Tango Therapeutics, Inc. announced progress updates across its pipeline and recent corporate highlights. Pipeline Progress Updates: TNG908 IND cleared and first-in-human clinical trial expected to start in first half 2022. The U.S. Food and Drug Administration has cleared the Investigational New Drug application for the Company's lead program, TNG908, a synthetic lethal small molecule inhibitor of protein arginine methyltransferase 5 (PRMT5) designed to selectively kill cancer cells with an methylthioadenosine phosphorylase deletion.

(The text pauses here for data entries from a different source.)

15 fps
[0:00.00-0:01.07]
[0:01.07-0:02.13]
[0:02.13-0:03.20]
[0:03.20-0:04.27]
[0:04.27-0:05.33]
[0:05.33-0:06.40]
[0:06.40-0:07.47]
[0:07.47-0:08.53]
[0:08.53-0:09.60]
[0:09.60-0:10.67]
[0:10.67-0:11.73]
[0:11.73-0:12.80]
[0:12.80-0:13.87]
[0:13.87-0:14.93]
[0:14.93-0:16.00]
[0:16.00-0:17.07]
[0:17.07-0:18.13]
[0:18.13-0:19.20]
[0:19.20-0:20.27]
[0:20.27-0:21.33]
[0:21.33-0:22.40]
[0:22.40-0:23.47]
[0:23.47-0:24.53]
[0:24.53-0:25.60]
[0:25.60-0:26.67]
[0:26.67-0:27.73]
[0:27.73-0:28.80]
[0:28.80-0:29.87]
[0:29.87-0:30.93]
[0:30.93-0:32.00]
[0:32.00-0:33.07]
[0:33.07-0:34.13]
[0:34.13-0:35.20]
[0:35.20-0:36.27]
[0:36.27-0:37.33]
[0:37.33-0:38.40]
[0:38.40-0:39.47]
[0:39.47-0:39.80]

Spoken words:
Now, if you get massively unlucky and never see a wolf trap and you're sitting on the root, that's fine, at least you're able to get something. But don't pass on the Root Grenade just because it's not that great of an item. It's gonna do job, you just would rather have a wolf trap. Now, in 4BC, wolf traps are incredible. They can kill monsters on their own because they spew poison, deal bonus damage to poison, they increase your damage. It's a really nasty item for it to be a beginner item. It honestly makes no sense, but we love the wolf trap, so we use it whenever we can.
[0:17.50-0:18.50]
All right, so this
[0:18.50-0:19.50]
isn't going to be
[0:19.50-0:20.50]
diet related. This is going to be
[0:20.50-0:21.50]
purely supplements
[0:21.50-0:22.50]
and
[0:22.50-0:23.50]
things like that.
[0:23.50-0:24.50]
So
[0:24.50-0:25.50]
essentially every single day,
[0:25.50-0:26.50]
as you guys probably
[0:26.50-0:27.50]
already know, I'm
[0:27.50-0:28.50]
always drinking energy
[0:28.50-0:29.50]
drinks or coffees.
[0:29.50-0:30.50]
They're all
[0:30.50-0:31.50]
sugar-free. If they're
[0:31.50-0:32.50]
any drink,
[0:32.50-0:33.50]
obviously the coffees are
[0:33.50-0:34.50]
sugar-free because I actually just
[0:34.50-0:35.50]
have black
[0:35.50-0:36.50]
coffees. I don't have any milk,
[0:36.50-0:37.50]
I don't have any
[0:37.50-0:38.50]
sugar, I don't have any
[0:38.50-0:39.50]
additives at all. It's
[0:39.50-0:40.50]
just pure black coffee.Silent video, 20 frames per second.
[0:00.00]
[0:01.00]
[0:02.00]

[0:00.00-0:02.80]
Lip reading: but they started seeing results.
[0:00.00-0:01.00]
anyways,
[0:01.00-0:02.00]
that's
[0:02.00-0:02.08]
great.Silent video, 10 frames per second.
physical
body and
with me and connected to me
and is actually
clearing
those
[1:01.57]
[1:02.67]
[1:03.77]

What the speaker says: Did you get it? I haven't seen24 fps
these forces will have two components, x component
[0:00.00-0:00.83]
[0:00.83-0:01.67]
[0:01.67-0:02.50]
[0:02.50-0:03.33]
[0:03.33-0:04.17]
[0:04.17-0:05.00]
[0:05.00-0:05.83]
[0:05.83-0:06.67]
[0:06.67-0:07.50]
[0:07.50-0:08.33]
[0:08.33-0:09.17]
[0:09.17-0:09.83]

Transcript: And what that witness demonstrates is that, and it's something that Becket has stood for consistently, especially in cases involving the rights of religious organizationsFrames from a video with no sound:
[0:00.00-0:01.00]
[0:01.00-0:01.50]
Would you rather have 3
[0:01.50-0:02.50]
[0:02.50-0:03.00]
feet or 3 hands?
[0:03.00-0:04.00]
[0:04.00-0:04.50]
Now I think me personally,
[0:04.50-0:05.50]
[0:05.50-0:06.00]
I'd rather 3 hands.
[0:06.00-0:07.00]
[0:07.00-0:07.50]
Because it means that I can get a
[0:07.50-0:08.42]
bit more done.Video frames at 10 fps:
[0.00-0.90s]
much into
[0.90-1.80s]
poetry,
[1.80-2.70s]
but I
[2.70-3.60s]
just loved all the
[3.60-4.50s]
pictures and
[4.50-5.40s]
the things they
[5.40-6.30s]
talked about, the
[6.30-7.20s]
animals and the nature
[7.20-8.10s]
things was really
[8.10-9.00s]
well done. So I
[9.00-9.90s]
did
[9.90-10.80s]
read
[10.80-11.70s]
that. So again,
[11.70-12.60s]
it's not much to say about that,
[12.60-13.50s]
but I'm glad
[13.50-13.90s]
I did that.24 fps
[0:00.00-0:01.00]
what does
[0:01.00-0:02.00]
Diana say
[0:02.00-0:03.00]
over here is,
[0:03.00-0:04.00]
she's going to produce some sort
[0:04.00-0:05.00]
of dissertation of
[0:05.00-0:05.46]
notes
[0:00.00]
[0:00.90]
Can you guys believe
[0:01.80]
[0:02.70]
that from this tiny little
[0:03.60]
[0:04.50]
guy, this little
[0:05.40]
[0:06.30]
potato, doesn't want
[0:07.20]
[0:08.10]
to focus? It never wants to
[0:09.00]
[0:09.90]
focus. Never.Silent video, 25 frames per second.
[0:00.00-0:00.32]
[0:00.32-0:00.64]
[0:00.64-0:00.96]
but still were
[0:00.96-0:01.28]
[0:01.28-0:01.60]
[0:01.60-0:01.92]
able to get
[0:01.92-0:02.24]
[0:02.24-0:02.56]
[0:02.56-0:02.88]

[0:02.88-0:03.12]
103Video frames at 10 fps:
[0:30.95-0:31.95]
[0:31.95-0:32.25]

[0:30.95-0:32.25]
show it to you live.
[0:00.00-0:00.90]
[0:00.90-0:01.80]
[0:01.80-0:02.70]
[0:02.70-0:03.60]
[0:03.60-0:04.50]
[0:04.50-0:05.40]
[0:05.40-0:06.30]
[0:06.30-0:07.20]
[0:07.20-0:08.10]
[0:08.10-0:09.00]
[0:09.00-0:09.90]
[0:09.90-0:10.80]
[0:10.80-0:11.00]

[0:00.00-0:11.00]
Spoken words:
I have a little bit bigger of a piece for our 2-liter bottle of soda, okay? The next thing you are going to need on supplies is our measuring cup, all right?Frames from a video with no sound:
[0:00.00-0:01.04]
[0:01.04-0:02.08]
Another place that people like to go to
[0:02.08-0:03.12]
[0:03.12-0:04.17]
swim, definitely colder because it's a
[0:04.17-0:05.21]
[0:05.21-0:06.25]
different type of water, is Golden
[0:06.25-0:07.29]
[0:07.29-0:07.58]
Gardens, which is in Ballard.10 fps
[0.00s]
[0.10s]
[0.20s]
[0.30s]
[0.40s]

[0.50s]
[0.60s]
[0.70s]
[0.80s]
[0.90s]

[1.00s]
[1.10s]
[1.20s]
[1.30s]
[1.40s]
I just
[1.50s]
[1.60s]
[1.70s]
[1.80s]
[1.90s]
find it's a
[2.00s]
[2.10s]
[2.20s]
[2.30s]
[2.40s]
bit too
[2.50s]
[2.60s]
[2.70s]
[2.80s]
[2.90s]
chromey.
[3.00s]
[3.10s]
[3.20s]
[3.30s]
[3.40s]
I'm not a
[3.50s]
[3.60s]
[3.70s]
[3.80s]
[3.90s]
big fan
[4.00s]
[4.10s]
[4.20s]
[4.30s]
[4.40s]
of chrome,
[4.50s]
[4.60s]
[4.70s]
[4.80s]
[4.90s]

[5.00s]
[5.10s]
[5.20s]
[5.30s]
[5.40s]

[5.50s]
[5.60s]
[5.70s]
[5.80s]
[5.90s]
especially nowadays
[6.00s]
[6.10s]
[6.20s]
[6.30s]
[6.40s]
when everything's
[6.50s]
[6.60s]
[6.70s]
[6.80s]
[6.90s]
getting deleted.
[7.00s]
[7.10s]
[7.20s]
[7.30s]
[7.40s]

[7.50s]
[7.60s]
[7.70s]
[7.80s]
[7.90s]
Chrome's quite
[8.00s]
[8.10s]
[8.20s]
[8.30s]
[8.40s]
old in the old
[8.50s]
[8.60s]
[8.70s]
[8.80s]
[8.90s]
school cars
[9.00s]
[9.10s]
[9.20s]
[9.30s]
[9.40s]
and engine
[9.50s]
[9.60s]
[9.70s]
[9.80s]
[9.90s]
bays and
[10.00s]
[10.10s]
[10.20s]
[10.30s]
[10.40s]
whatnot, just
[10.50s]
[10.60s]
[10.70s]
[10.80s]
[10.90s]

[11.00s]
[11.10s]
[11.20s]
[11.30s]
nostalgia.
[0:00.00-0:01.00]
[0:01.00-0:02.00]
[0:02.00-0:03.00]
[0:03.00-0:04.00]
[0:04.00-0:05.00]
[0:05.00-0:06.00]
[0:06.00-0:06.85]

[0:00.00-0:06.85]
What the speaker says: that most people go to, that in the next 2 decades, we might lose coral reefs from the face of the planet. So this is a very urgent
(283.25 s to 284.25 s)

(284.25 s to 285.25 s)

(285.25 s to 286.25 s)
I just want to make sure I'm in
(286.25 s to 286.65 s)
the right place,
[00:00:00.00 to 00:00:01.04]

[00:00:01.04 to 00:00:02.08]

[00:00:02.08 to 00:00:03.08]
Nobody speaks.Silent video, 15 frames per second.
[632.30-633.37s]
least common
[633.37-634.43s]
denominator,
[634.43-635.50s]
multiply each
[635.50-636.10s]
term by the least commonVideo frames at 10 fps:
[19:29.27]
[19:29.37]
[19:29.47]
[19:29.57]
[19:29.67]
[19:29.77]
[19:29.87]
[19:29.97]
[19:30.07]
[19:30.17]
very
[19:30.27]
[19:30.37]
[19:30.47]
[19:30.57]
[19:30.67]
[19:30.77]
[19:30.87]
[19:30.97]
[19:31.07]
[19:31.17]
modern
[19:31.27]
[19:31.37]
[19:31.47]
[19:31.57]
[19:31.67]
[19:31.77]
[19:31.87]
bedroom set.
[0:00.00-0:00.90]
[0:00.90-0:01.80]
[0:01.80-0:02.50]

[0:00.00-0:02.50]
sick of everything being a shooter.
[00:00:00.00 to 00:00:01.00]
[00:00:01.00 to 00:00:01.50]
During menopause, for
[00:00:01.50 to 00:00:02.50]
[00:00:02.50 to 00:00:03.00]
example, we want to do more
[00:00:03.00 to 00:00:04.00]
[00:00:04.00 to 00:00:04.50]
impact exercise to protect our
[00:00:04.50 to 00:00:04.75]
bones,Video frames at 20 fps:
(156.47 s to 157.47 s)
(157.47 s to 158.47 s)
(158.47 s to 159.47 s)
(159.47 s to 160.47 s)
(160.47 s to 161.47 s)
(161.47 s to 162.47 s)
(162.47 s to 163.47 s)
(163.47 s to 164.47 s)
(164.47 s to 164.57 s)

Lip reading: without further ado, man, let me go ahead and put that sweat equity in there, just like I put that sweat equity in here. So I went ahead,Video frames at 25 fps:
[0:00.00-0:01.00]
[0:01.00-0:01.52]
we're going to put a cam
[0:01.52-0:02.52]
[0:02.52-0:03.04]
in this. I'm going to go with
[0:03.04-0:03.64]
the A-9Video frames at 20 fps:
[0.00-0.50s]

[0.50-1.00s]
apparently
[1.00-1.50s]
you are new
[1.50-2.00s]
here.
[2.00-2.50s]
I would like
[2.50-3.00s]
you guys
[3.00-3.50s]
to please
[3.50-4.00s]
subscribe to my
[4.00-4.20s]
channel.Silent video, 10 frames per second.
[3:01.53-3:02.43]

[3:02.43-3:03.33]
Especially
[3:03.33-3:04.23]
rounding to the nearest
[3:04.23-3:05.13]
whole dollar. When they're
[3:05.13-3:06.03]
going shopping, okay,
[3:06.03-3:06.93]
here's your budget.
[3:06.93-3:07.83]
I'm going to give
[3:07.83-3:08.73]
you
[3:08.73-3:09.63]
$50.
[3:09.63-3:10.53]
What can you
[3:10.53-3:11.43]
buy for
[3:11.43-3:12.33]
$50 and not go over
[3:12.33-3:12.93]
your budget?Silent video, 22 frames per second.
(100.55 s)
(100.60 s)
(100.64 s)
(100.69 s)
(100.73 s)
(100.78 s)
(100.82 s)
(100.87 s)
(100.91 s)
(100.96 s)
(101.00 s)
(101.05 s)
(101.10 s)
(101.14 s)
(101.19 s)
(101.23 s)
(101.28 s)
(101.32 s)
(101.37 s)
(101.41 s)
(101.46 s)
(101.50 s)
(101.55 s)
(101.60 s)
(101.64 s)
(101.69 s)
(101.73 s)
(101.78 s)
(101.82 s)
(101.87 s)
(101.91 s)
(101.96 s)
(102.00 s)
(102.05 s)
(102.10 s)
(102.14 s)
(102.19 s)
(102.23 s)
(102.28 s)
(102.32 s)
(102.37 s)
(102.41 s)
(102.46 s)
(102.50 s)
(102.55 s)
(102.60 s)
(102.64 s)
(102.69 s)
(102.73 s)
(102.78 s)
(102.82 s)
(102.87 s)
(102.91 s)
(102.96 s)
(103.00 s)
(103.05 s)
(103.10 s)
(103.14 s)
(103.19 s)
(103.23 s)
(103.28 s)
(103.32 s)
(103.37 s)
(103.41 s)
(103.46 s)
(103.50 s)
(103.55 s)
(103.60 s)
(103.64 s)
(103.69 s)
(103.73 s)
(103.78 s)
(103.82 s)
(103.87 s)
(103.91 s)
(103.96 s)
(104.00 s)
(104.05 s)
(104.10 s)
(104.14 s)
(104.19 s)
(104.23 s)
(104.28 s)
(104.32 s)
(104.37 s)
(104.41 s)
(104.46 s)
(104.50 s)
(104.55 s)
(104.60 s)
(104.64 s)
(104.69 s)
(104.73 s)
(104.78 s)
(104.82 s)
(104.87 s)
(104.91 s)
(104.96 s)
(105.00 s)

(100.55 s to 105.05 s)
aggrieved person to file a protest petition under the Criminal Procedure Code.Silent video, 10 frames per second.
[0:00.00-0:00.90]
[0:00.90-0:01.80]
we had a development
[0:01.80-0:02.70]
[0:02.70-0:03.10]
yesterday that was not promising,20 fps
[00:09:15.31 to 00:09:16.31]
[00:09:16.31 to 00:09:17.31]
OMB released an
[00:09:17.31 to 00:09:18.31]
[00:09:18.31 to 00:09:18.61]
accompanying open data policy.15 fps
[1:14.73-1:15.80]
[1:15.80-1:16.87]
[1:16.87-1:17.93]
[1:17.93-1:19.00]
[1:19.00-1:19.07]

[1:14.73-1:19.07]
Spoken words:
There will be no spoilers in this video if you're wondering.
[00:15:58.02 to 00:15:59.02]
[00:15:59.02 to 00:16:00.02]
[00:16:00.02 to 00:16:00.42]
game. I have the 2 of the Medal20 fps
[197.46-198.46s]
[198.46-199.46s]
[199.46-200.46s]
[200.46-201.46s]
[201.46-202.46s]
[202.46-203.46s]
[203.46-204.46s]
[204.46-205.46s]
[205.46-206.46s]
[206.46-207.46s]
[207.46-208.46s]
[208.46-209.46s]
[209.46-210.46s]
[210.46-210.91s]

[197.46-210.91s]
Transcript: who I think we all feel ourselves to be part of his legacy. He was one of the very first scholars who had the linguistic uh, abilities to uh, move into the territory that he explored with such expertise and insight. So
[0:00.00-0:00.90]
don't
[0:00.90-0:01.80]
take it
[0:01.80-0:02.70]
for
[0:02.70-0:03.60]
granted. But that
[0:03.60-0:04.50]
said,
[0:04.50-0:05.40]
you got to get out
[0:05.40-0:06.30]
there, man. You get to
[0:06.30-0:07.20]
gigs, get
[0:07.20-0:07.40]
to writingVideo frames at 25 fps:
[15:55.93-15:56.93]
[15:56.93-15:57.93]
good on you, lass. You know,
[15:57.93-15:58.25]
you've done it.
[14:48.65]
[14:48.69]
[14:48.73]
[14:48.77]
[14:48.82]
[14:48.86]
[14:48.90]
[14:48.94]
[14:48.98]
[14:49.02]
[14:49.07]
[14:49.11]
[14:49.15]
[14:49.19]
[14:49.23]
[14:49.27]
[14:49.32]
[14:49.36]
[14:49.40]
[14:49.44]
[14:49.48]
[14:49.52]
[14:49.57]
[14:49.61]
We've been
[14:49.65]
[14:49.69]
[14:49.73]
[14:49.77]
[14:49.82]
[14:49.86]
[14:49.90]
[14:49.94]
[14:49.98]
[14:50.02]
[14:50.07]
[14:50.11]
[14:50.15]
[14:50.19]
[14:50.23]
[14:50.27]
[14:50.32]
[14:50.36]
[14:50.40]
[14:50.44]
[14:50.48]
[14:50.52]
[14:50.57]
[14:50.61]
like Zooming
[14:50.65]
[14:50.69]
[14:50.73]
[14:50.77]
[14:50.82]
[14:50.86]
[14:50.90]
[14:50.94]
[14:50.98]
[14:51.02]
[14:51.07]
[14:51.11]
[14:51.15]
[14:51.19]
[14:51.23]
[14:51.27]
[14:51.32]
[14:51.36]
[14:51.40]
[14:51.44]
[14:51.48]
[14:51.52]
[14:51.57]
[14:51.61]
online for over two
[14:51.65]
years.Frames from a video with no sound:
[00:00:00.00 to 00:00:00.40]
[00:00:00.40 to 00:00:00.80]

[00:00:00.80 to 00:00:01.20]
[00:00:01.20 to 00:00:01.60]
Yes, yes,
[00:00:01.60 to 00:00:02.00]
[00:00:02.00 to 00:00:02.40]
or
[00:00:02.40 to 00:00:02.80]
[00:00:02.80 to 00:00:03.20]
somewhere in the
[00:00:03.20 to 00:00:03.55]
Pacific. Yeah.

MTAP deletions occur in 10% - 15% of all human cancers, including non-small cell lung cancer, mesothelioma, pancreatic cancer and cholangiocarcinoma. Tango expects to initiate a Phase 1/2 clinical trial in the first half of 2022, with preliminary safety and efficacy data expected in the first half of 2023. Enrollment will be limited to patients with confirmed MTAP-deleted tumors.

In preclinical studies TNG908 demonstrated strong selectivity for MTAP-deleted tumors with robust anti-tumor effects in vitro and in vivo. Target 3 inhibition reverses immune evasion in STK11 mutant cancers; development candidate planned for 1H 2022. Target 3, an undisclosed synthetic lethal target, reverses the immune evasion effect of serine-threonine kinase 11 loss-of-function mutations.

Target 3 was discovered using novel in vivo target discovery platform. In syngeneic mice, Target 3 inhibition, in combination with an anti-PD1 antibody, resulted in complete regressions in all treated mice, and the induction of immune memory against re-implantation of tumors in the majority. Tango expects to advance a development candidate in the first half of 2022 and file an IND in 2023.

USP1 development candidate anticipated in 2H 2022. Tango anticipates advancing a development candidate for their ubiquitin-specific protease 1 program, a synthetic lethal target for BRCA1-mutant breast, ovarian and prostate cancer, in the second half of 2022. USP1 inhibition is synergistic with poly (ADP-ribose) polymerase inhibition in BRCA1 mutant cancer cell lines and murine xenograft models.

Clinical trials of the USP1 inhibitor will be conducted both as a single agent and in combination with PARP inhibitors in BRCA1-mutant cancers. Tango expects to advance a development candidate in the second half of 2022 and file an IND in 2023.